Data for the task:

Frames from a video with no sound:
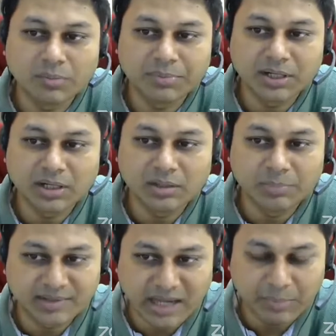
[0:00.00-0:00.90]
the optical
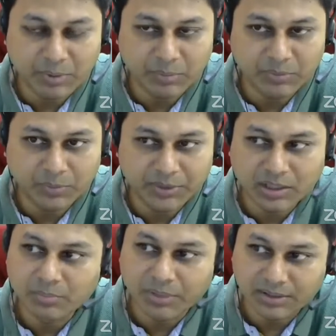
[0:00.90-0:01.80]
shape of the
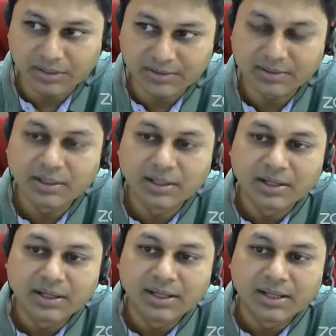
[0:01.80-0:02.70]
optical pulse,
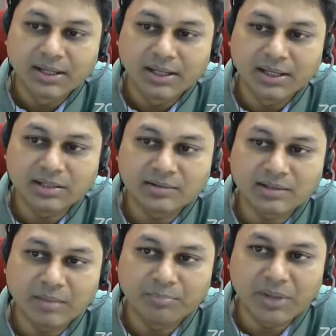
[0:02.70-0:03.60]
it
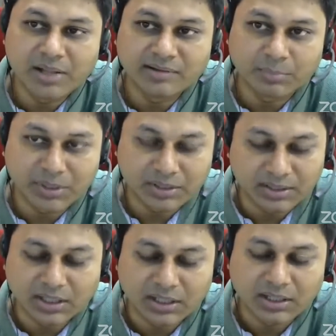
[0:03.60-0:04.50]
is a bell-shaped
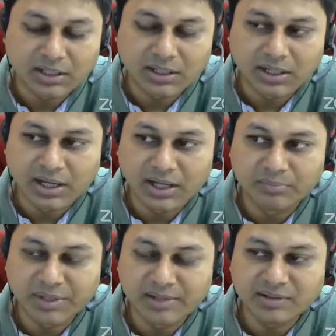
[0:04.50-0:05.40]
thing.
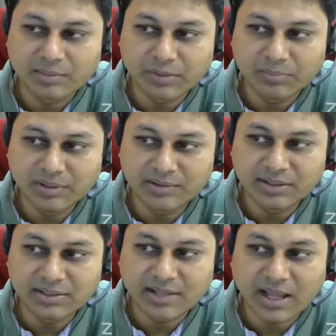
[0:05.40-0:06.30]
And bell-shaped means
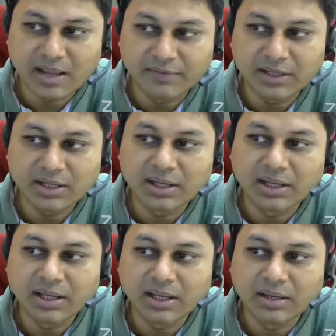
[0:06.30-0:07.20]
it is having
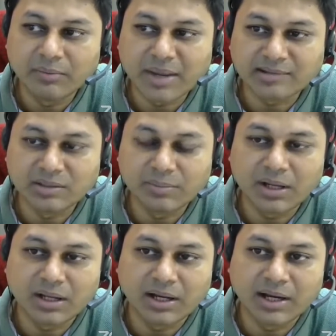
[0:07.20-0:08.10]
a
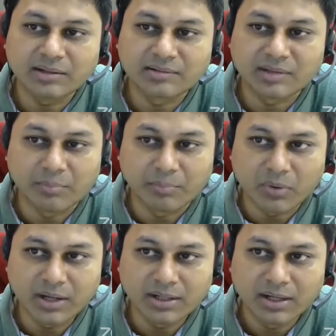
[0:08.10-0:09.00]
maxima at some
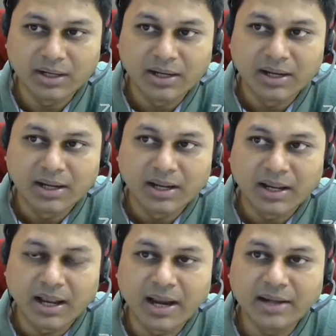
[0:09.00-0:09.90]
point,
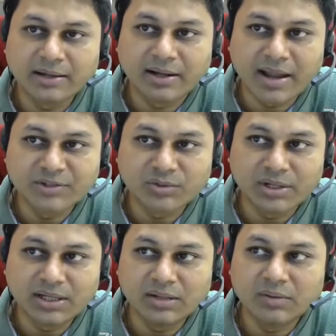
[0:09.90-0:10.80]
and
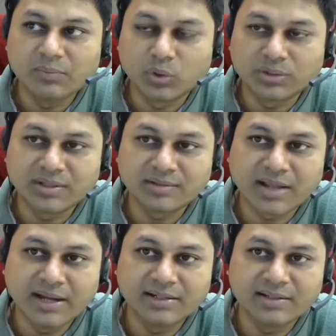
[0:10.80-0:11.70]
gradually both the
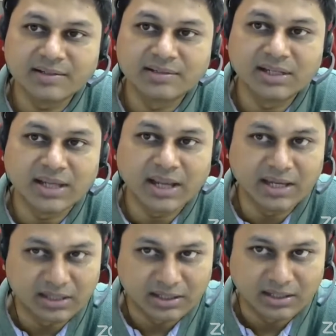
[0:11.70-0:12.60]
side it is
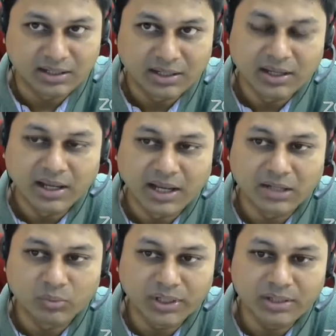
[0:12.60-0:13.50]
decaying.
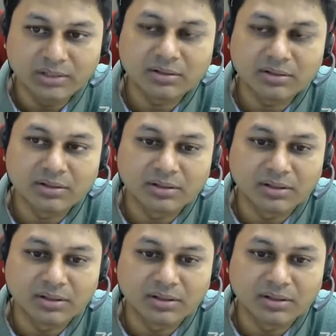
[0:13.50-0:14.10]
And when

Problem to work on:
Give back each entry exactly as it appears. Leave pictures out.

Reply to the exercise:
Frames from a video with no sound:
[0:00.00-0:00.90]
the optical
[0:00.90-0:01.80]
shape of the
[0:01.80-0:02.70]
optical pulse,
[0:02.70-0:03.60]
it
[0:03.60-0:04.50]
is a bell-shaped
[0:04.50-0:05.40]
thing.
[0:05.40-0:06.30]
And bell-shaped means
[0:06.30-0:07.20]
it is having
[0:07.20-0:08.10]
a
[0:08.10-0:09.00]
maxima at some
[0:09.00-0:09.90]
point,
[0:09.90-0:10.80]
and
[0:10.80-0:11.70]
gradually both the
[0:11.70-0:12.60]
side it is
[0:12.60-0:13.50]
decaying.
[0:13.50-0:14.10]
And when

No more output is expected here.